IMO the decision as to whether packet number encryption is the right thing to do depends on the design we settle on for multipath, which I know is not very helpful with respect to "we need to make a decision now":

- If we end up with a multipath design with a single PN space across all subflows for a given MP connection -- a design which does have very nice properties -- then PN encryption seems to be mandatory to prevent trivial linkability across subflows.

- If we end up with a multipath design that provides multipath as layer 4.5 sitting atop multiple layer 4 connections (a la MP-TCP), then PN encryption is potentially nice to have for ossification prevention, but isn't very useful for much else AFAICT.

The fact that I believe the PN encryption question in V1 depends on a design choice in a V2 feature indicates that my opinion should logically be that PN encryption is not necessary for V1, but that we should work on improving what we have in #1079 to make it possible to easily offload to hardware, as a V2 feature.

Of course, it's more complicated than that, because isn't it always. Way more detail below (or just read draft-hardie-path-signals)...

Why encrypt packet numbers?
---------------------------

There are three broad justifications I've seen in the discussion to date for packet number encryption:

(1) "we're chartered to produce a protocol that's encrypted as much as operational concerns allow" -- like Mirja, I don't read the charter this way, though I acknowledge that might be a minority view. "Encrypt all the things" is a very nice organizing principle for work on QUIC, but without understanding (and coming to consensus to) the reasons *why* we want to encrypt the things, it is as useful a principle as "QUIC should be as blue as possible".

So we should talk about why we want to encrypt the PN:

(2) Ossification prevention. There seems to be rough consensus in the WG that exposing packet numbers will necessarily add them to the "descriptive invariants" -- i.e. parts of the wire image that we have not promised to keep the same but that will become difficult to change in future versions.
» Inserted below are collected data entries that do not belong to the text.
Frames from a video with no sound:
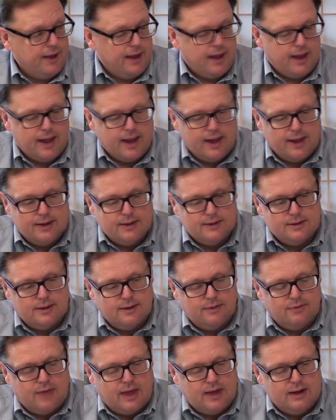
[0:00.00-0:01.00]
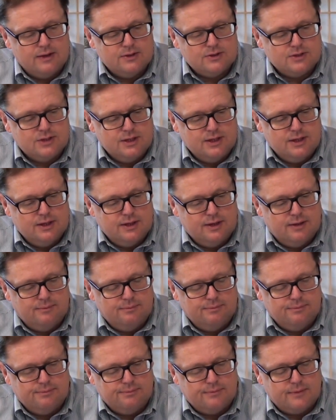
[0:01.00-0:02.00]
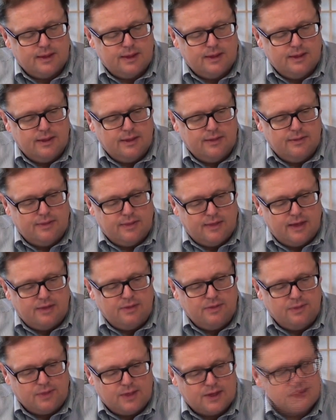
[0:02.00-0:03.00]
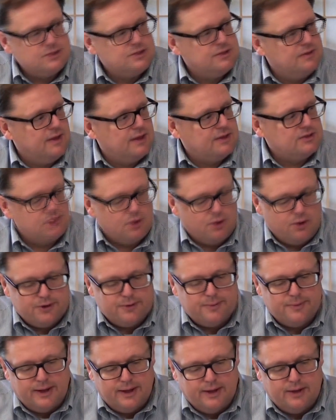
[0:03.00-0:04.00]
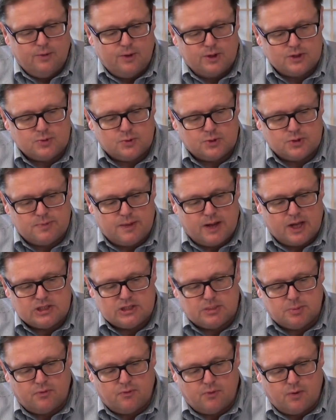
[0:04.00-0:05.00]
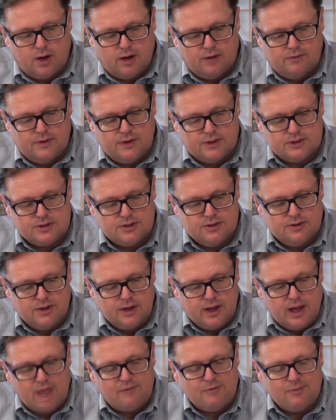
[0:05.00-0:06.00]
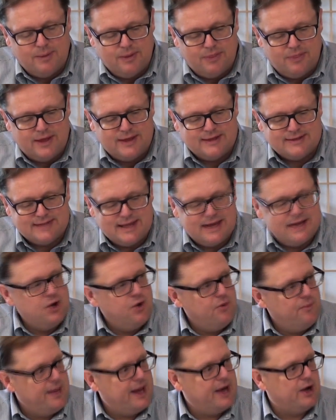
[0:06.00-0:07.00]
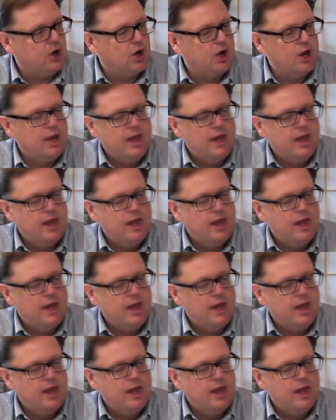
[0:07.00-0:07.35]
And that is the. Um, I think that's that's ultimately what's responsible for all of this. The government thinks they know better,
I believe this more on some days, and less on others.

On the one hand, most of the ossification that has happened to TCP's internal machinery happened because middleboxes could actually provide some perceived value to at least the person who approved the purchase, by understanding, reacting to, and modifying seq and ack numbers as well as tracking state. The QUIC packet number alone does not provide enough of a surface for middleboxes to do very much with it without breaking the protocol in ways that would become immediately apparent during testing.

On the other hand, naive attempts to apply TCP thinking to QUIC could lead to on-path breakage driven by PN inspection, and the built-in fallback to TCP could mask some of the issues this causes. (cf. Happy Eyeballs, which makes IPv6 migration less disruptive, also makes it less successful -- something like 10% of the Alexa top million sites that "support IPv6" from a DNS standpoint don't really accept connections).
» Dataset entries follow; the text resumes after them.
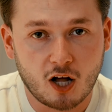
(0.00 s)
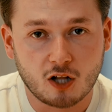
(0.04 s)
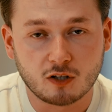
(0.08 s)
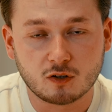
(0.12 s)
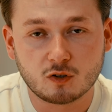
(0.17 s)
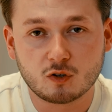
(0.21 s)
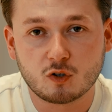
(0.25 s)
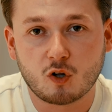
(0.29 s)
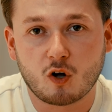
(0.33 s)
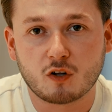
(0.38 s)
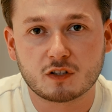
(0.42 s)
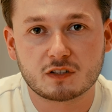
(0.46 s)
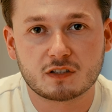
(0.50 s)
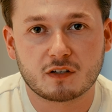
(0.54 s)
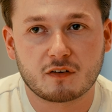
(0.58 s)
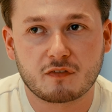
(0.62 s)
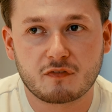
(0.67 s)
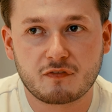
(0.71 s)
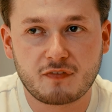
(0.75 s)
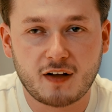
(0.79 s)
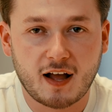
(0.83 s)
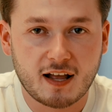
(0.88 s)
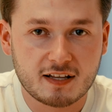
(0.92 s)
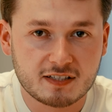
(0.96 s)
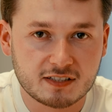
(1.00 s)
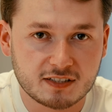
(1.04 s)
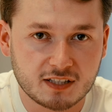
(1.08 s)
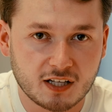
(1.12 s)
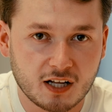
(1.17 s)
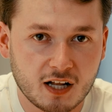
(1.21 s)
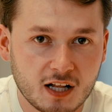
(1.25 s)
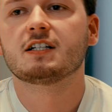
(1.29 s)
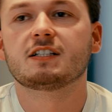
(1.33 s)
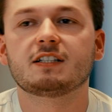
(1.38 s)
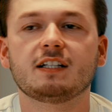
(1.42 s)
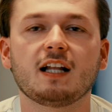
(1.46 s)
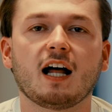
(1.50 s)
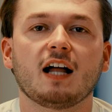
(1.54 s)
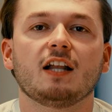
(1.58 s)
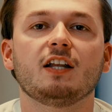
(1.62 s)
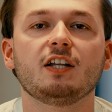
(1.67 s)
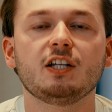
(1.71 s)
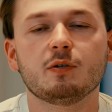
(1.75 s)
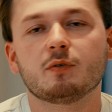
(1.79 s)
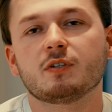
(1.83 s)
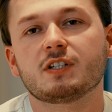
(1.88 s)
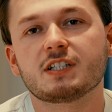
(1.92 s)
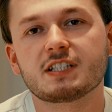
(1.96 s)
a lot faster. So
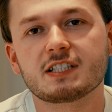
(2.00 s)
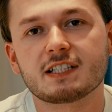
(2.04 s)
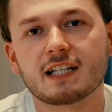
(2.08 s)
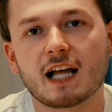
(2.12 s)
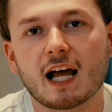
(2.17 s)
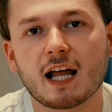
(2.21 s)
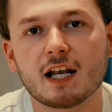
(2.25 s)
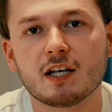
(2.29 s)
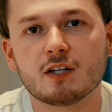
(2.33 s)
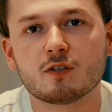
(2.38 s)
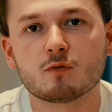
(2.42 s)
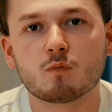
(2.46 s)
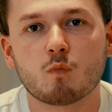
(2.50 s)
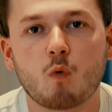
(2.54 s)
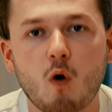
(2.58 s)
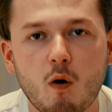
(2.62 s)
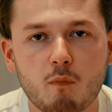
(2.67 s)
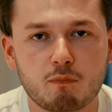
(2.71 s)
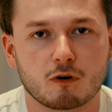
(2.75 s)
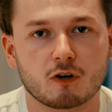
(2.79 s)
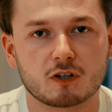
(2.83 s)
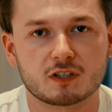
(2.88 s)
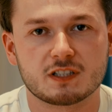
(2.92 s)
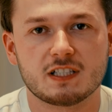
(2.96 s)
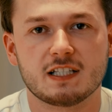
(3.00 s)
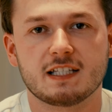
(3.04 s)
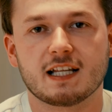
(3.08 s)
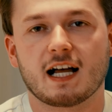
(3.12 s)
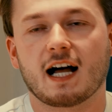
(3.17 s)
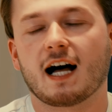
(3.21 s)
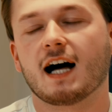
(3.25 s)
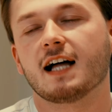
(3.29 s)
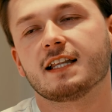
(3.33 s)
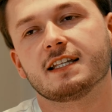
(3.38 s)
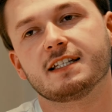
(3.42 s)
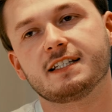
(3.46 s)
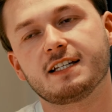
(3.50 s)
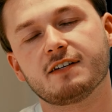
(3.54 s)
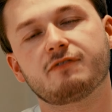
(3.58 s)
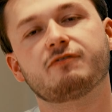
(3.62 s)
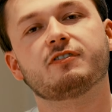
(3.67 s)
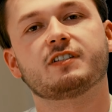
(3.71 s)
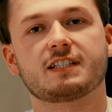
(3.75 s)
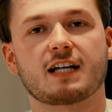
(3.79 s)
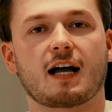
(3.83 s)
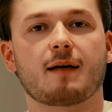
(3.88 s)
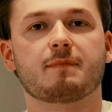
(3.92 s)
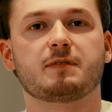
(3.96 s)
now that you understand what proxies are, the
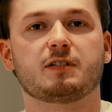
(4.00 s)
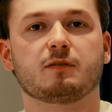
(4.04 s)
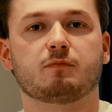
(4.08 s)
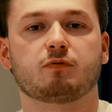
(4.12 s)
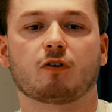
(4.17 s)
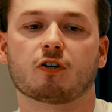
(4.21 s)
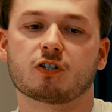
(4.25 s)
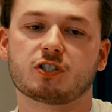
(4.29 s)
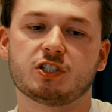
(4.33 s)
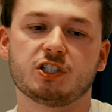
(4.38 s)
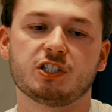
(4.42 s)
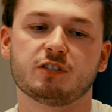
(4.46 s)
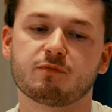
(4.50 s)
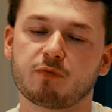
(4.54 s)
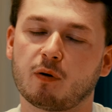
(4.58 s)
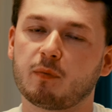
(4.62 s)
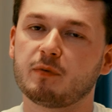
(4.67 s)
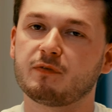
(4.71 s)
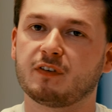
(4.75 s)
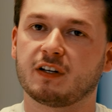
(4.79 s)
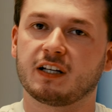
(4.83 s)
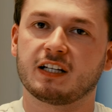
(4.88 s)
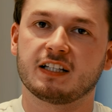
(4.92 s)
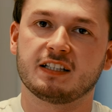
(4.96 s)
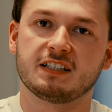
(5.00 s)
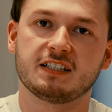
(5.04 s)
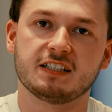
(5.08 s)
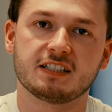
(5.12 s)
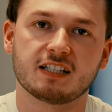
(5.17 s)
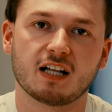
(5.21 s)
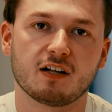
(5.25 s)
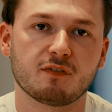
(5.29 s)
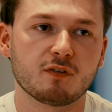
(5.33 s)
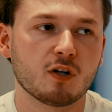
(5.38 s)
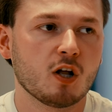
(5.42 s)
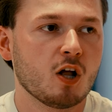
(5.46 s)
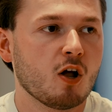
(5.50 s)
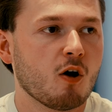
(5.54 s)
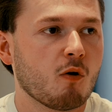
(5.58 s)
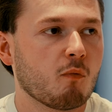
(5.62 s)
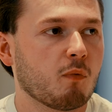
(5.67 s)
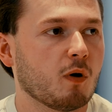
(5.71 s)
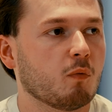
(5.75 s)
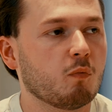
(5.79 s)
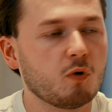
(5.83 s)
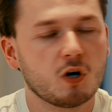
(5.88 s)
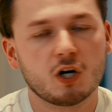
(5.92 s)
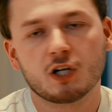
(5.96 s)
different types of proxies, you're probably thinking to yourself,
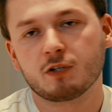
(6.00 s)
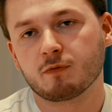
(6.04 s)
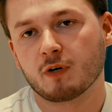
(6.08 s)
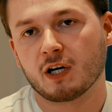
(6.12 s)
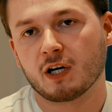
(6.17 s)
well, where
Certainly, PN encryption is the conceptually simplest way to obfuscate PN behavior, if we decide that it is necessary for us to obfuscate the PN in V1 in order to preserve the ability to deploy PN encryption in V2.
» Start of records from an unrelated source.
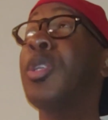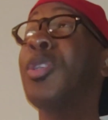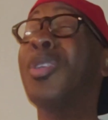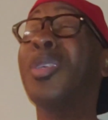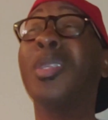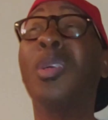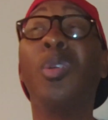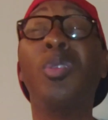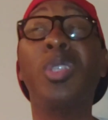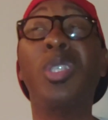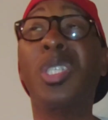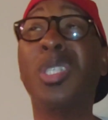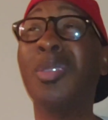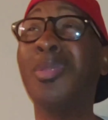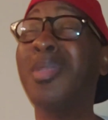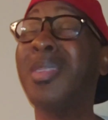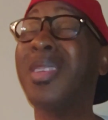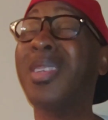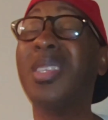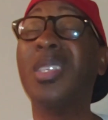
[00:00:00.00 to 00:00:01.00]
You know,
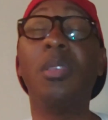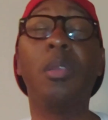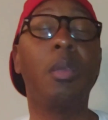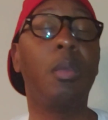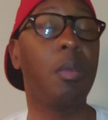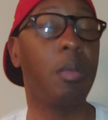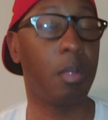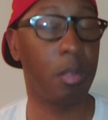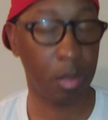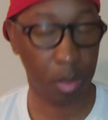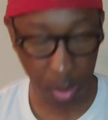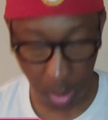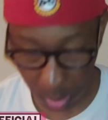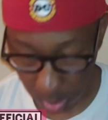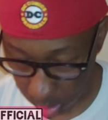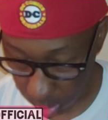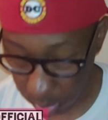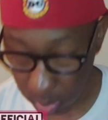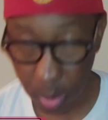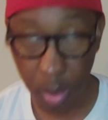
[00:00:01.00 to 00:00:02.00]
Shoot, oh
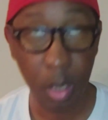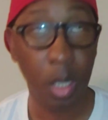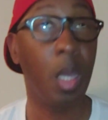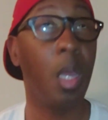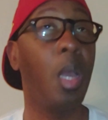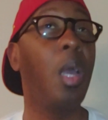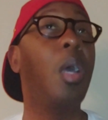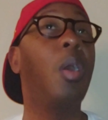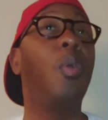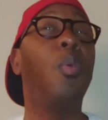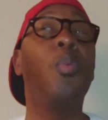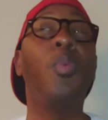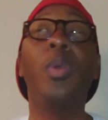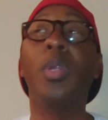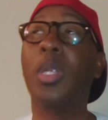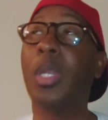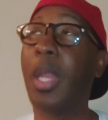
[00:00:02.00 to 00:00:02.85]
God.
(3) Linkability prevention. IMO this is only really relevant in a multipath situation, where the multipath design uses a single packet number space across all subflows (as noted above). Unintentional (on the part of the client) NAT rebinding in the presence of a server CID is already trivially linkable, and not particularly sophisticated traffic analysis in the middle can build small anonymity groups for migration based on timing alone, so PN encryption doesn't help much in the case that a rebinding might happen without client permission. (#include "brian_is_a_traffic_analysis_nihilist.md")

I actually find a fourth, more abstract reason more compelling than any of these:

(4) The path should only get to see stuff that's explicitly meant for the path. The packet number, with its present semantics, has no explicit utility for on-path devices. (It might have *implicit* utility for on-path devices, which I address below.)


Why not encrypt packet numbers?
-------------------------------

There are similarly two broad justifications for not encrypting packet numbers:

(1) Performance and scalability. Encrypting and decrypting packet numbers takes additional CPU, and two-pass encryption lends itself poorly to encryption offload.

It's difficult to make judgements based on this without a more detailed performance analysis. There are lots of things that might make QUIC slow -- an assumption in kernel UDP interfaces that UDP doesn't have to be fast, for instance -- and in the spirit of engineering we should address these in the order of their performance impact, based to the extent possible on real measurements of actual prototypes of the mechanisms proposed.

I recognize the tension between QUIC's design principle of transport-as-continuous-experiment and the desire of people who make chips to have a draft protocol they can implement offload for as early as possible, and the tension between the flexibility that userspace implementation affords and the restrictions on what is easy to do in hardware.  I also recognize that some of the people who would deploy QUIC might not if it means they have to scale their backends multiplicatively due to increased CPU requirements of a non-offloadable protocol. Hence I think we should work to make something like 1079 more offloadable.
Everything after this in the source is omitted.